Exercise prompt ▸
For this exercise, return only the lines in the records below from the one holding "[0:00.80-0:01.00]" through the one holding "Lip reading: What are they? Be", including both, exactly as they appear and without pictures.

Data for this task ▸
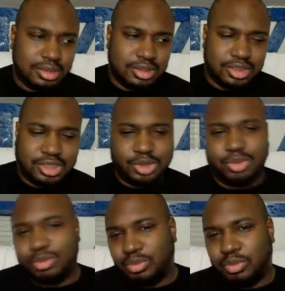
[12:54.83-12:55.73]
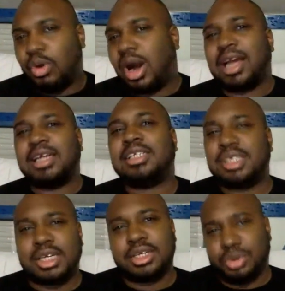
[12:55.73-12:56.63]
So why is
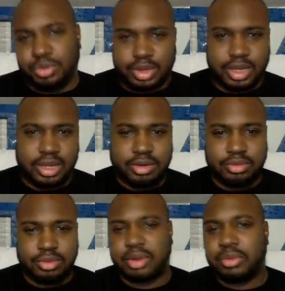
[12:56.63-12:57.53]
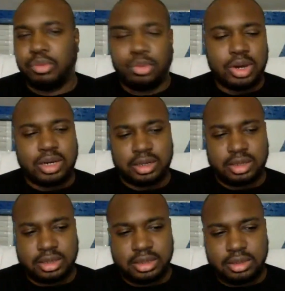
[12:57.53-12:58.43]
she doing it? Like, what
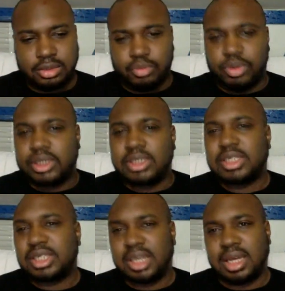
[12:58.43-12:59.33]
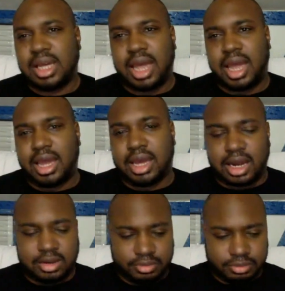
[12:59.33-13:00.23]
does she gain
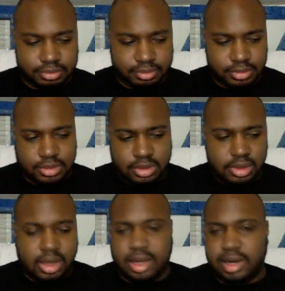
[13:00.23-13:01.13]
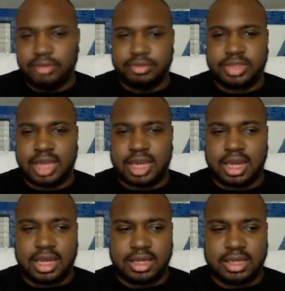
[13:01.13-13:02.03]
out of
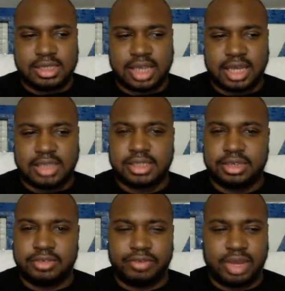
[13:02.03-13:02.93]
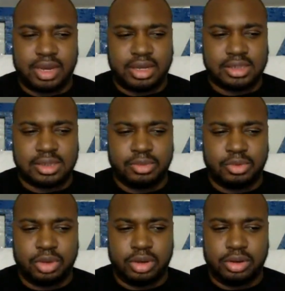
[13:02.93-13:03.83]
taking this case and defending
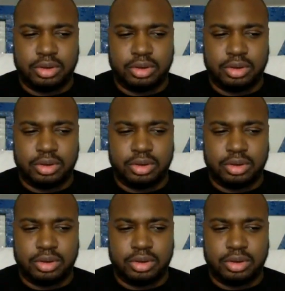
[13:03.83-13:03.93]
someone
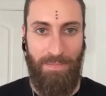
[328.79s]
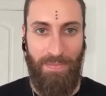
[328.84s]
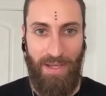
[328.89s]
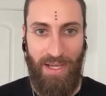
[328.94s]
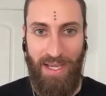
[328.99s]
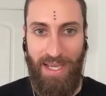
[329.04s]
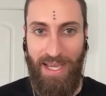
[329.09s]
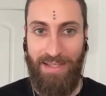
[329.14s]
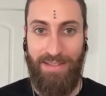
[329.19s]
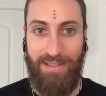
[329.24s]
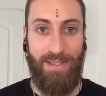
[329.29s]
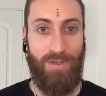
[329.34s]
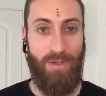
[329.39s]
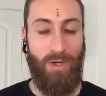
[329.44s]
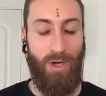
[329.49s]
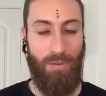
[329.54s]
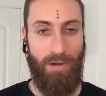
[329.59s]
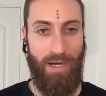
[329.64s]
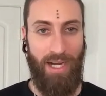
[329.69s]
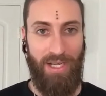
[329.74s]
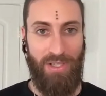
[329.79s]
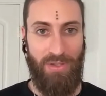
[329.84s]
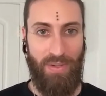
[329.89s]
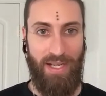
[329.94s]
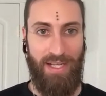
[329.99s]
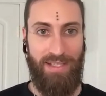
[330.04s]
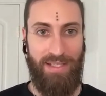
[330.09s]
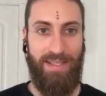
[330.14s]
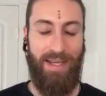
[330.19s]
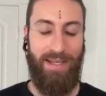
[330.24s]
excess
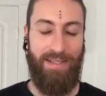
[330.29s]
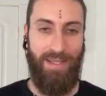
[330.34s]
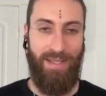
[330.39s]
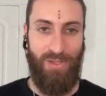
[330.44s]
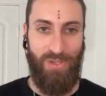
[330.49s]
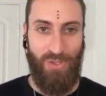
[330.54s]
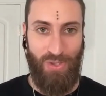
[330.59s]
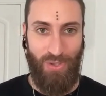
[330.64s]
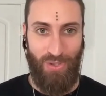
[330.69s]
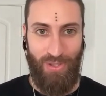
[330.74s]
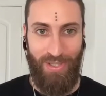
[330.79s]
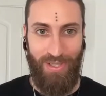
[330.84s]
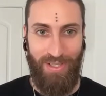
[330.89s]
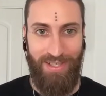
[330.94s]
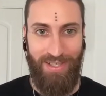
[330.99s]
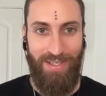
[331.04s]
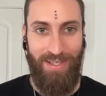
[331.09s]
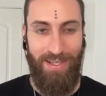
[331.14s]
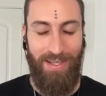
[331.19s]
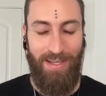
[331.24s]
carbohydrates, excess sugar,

---

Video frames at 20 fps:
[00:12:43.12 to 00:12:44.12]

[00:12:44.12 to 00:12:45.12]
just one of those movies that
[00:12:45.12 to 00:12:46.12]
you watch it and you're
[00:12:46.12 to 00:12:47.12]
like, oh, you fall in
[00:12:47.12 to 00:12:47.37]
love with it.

==

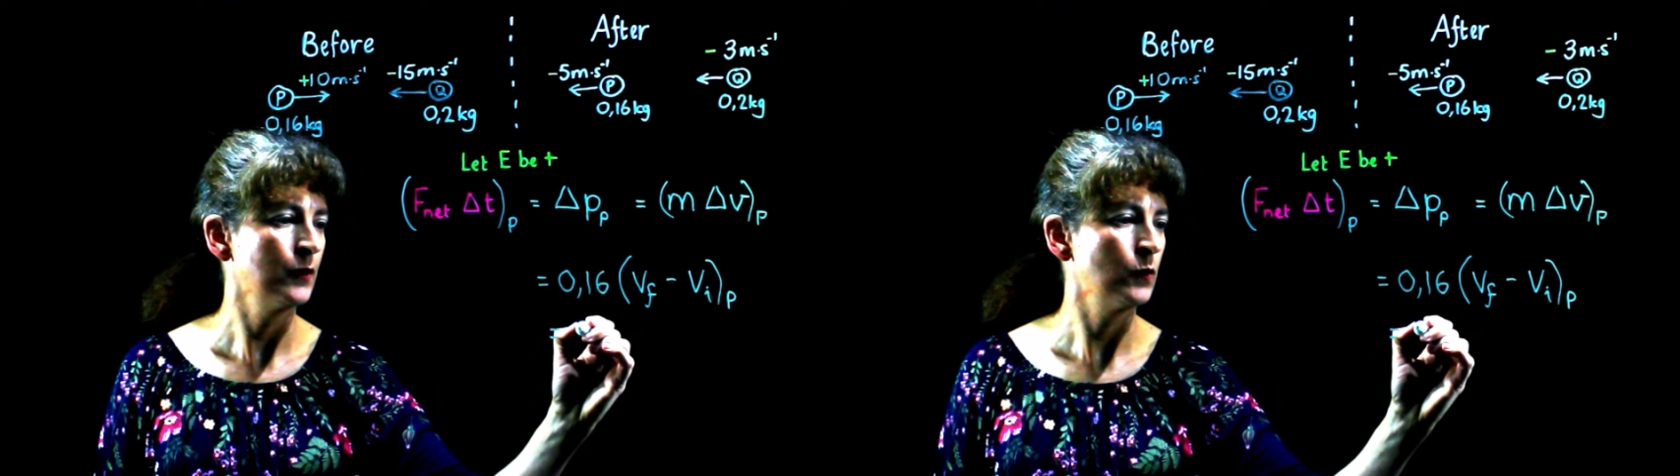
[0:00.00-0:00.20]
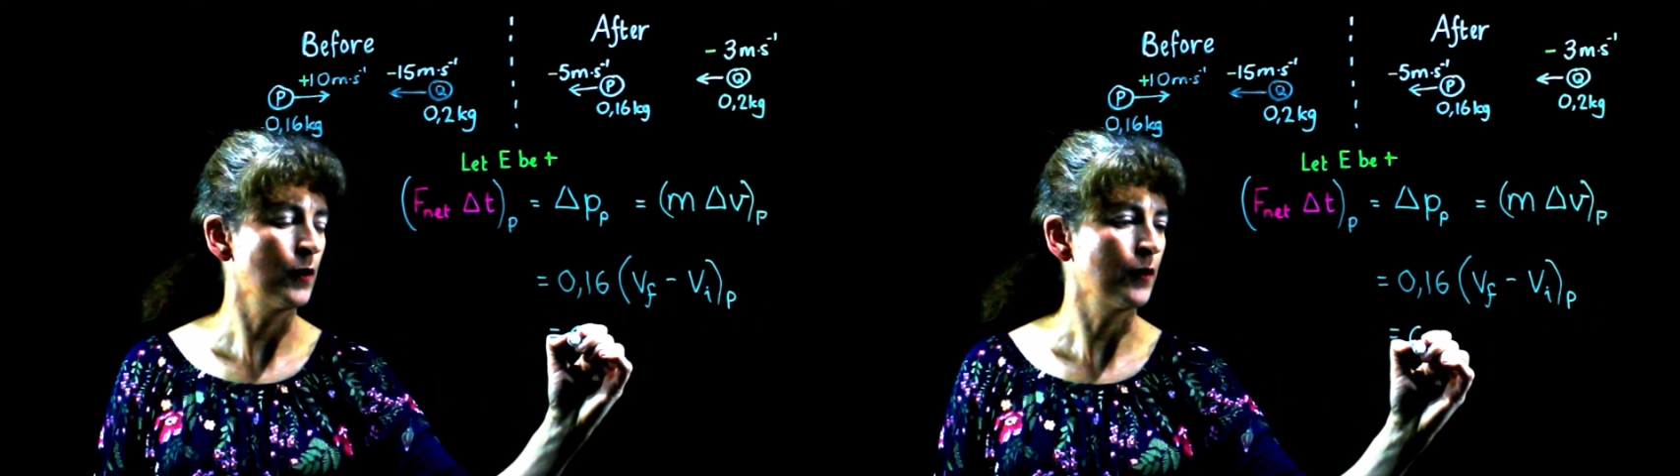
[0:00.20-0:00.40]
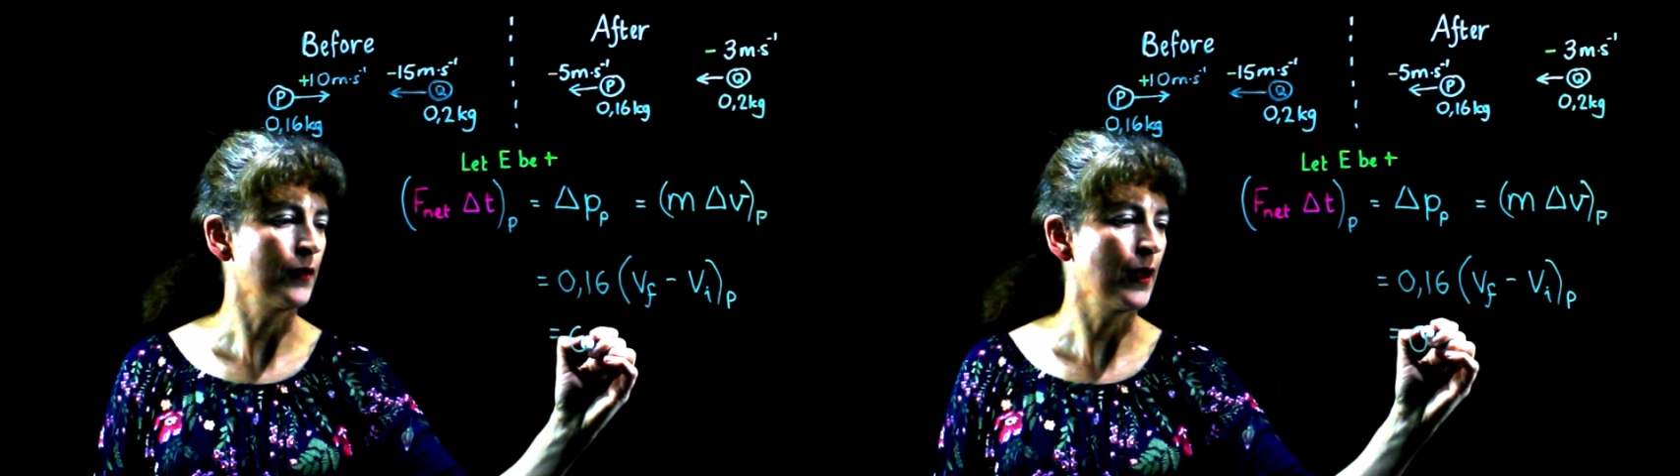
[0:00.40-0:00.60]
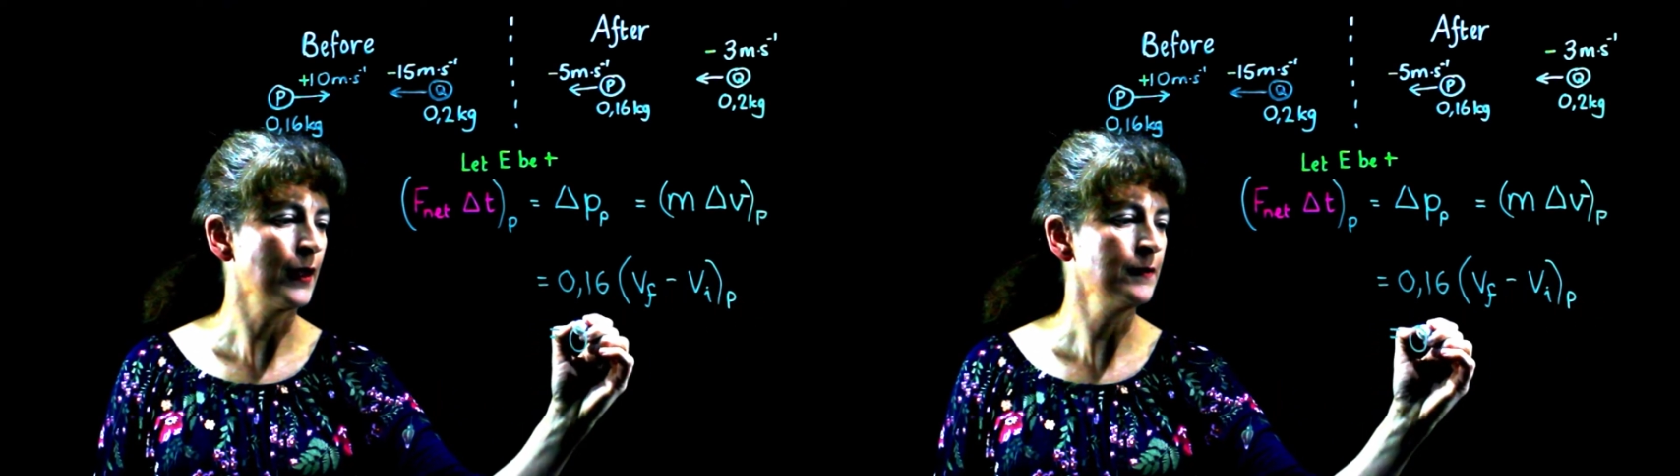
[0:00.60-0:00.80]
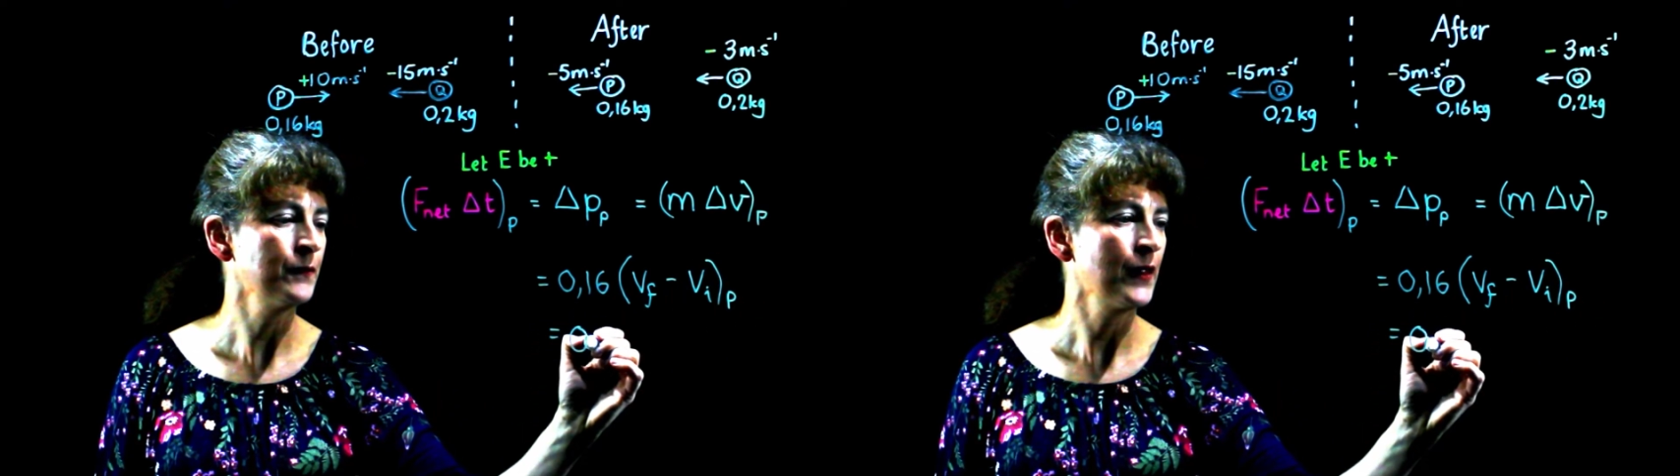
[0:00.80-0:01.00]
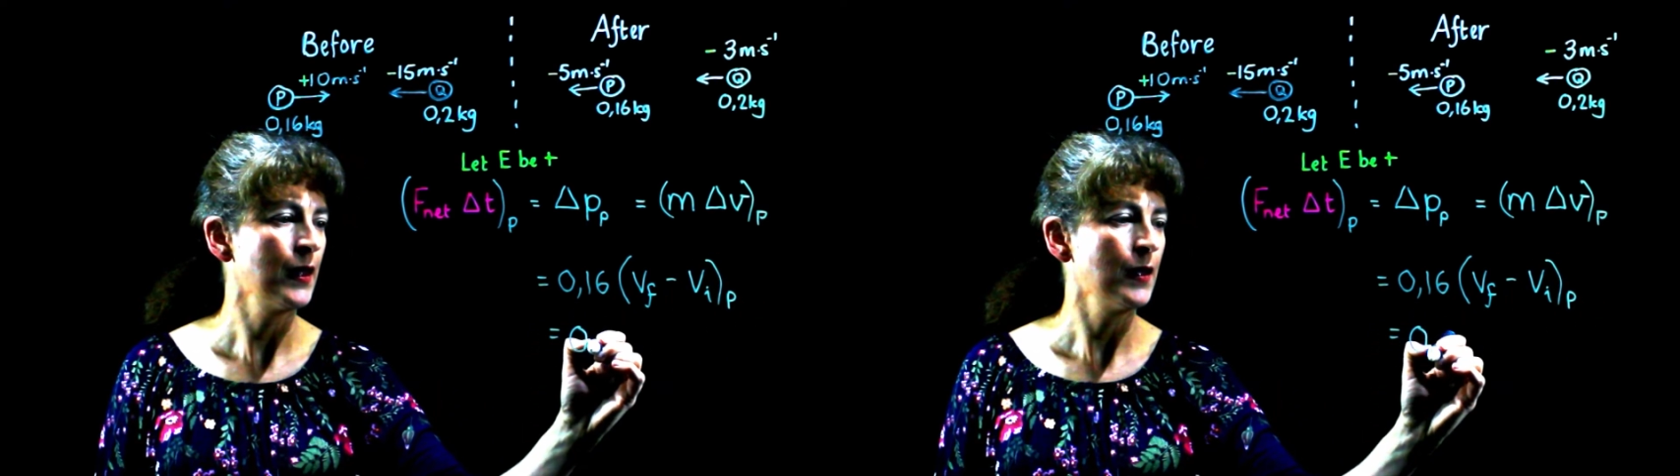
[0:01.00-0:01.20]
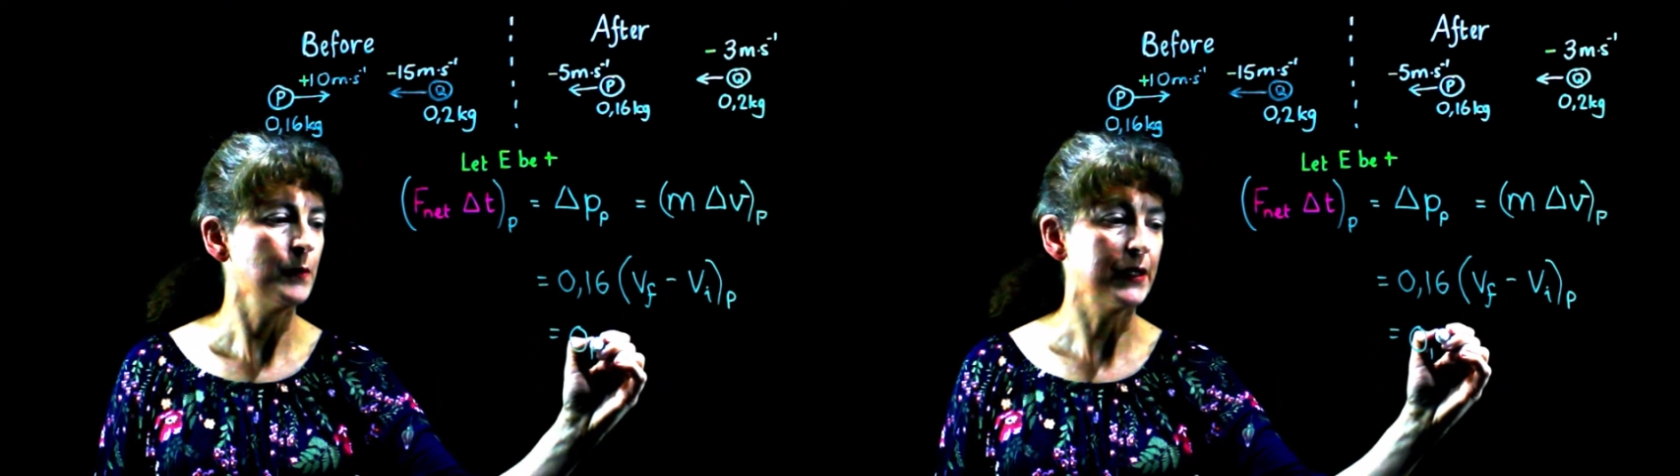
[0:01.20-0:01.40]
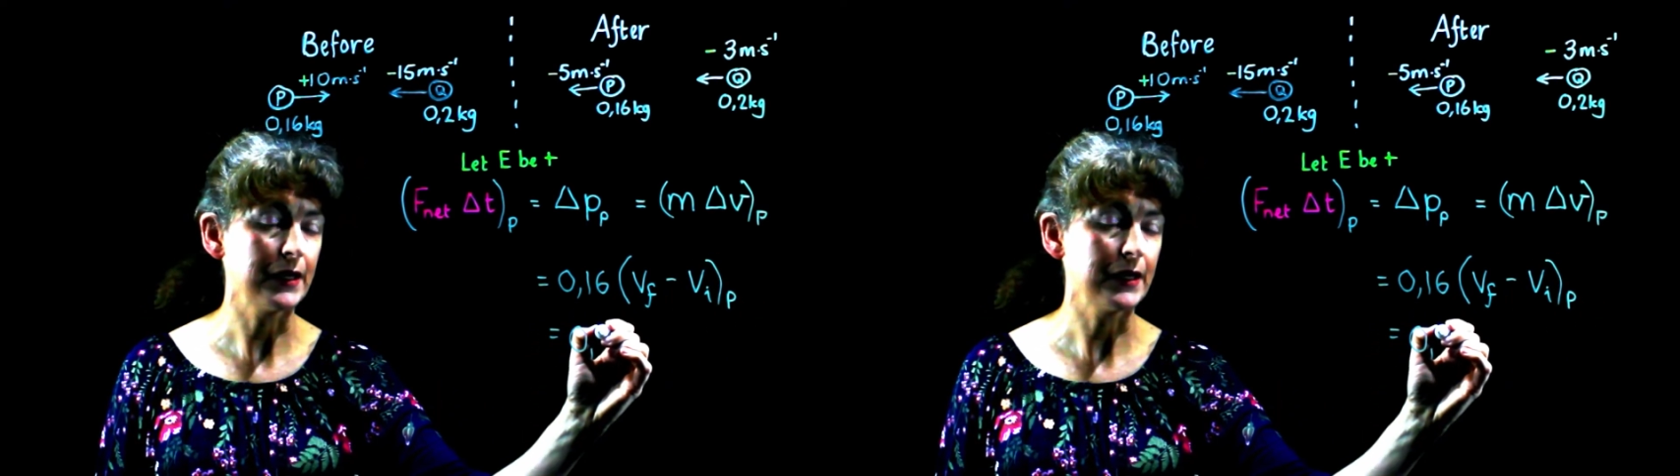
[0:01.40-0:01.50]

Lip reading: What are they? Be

Output of the exercise ▸
[0:00.80-0:01.00]
[0:01.00-0:01.20]
[0:01.20-0:01.40]
[0:01.40-0:01.50]

Lip reading: What are they? Be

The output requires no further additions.